§ **PROBLEM**
All of the records should be reproduced word for word, but no images may appear in the copy.

= = =

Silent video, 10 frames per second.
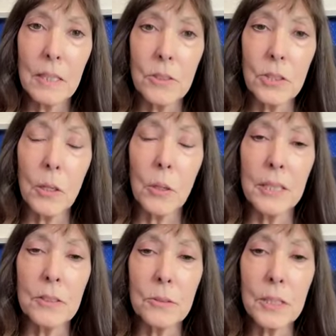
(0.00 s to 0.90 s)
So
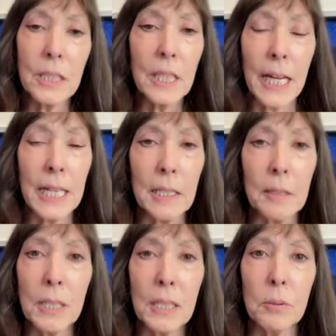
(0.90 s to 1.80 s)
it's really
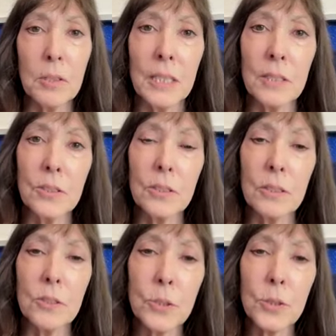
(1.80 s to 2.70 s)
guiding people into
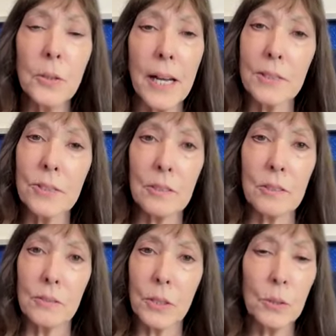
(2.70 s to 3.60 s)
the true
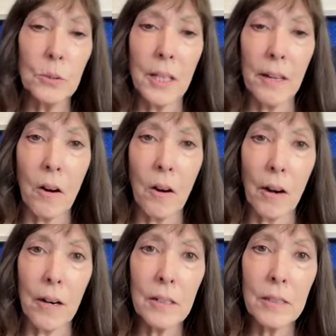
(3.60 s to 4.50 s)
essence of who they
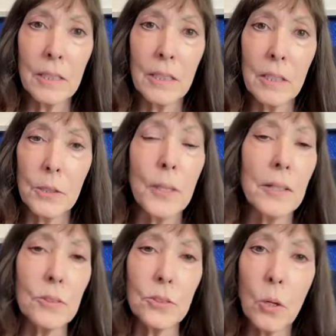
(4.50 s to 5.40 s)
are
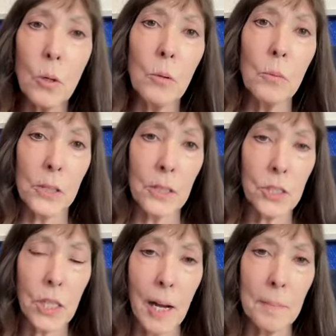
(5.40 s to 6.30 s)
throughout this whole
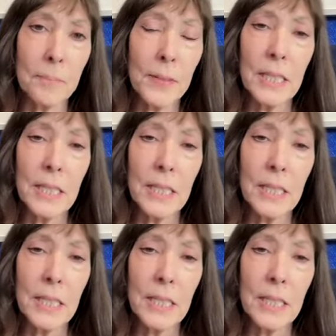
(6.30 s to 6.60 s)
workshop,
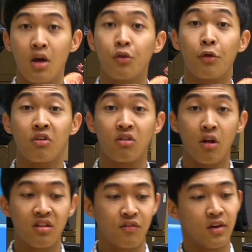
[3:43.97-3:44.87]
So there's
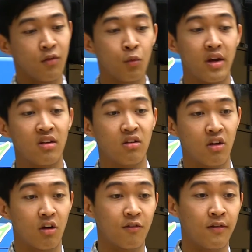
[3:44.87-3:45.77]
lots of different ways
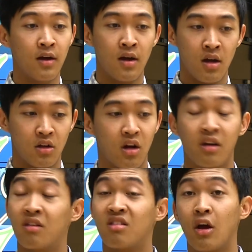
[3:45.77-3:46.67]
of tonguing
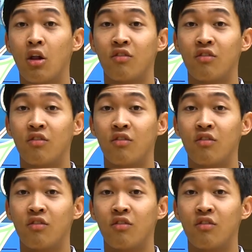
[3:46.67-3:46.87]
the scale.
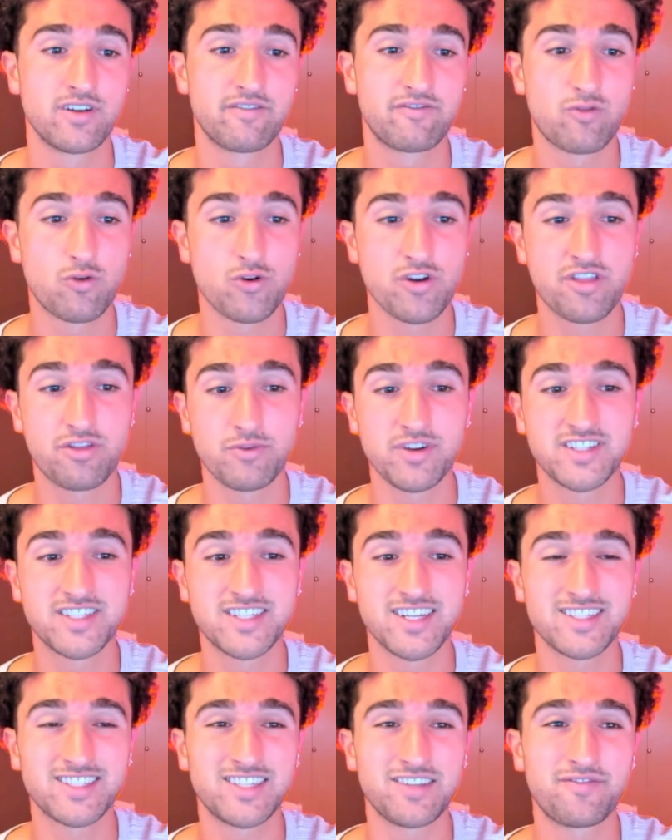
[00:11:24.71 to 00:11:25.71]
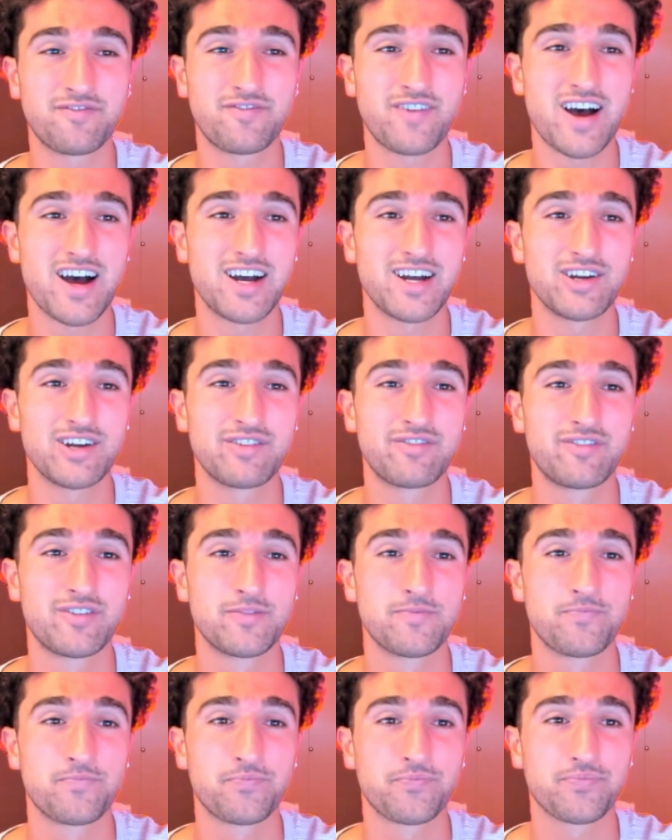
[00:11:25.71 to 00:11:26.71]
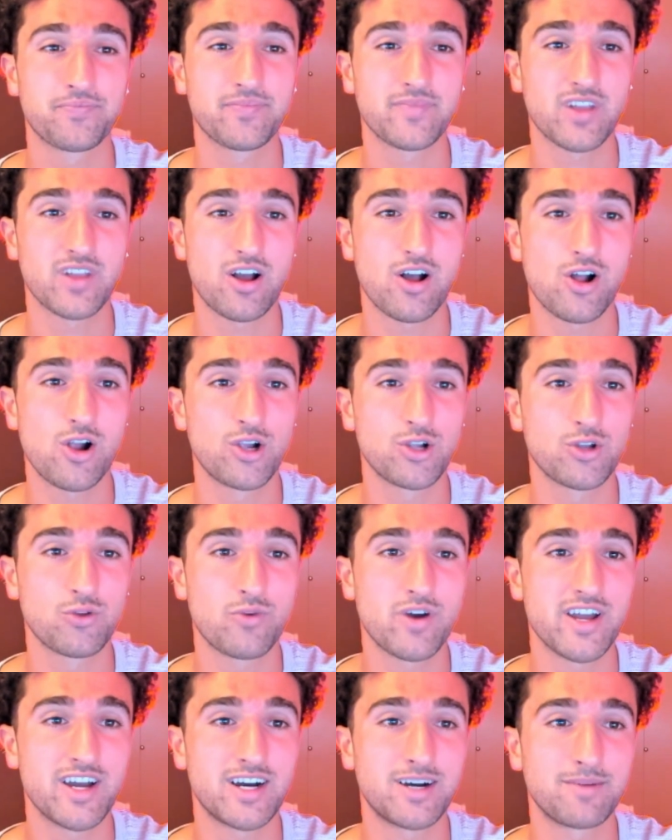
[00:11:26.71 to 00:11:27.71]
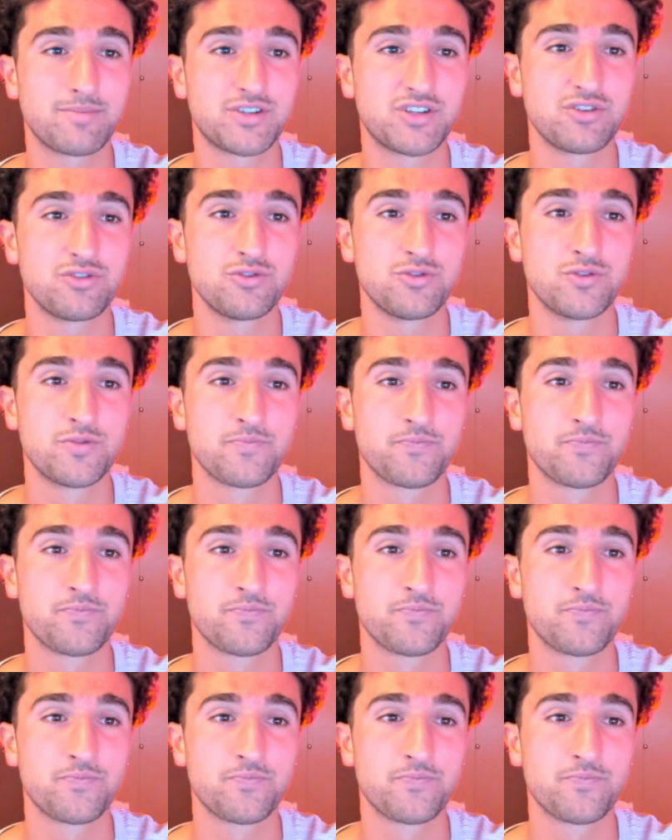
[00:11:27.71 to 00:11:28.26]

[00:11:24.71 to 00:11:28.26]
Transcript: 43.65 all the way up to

= = =

§ **SOLUTION TO THE PROBLEM**
Silent video, 10 frames per second.
(0.00 s to 0.90 s)
So
(0.90 s to 1.80 s)
it's really
(1.80 s to 2.70 s)
guiding people into
(2.70 s to 3.60 s)
the true
(3.60 s to 4.50 s)
essence of who they
(4.50 s to 5.40 s)
are
(5.40 s to 6.30 s)
throughout this whole
(6.30 s to 6.60 s)
workshop,
[3:43.97-3:44.87]
So there's
[3:44.87-3:45.77]
lots of different ways
[3:45.77-3:46.67]
of tonguing
[3:46.67-3:46.87]
the scale.
[00:11:24.71 to 00:11:25.71]
[00:11:25.71 to 00:11:26.71]
[00:11:26.71 to 00:11:27.71]
[00:11:27.71 to 00:11:28.26]

[00:11:24.71 to 00:11:28.26]
Transcript: 43.65 all the way up to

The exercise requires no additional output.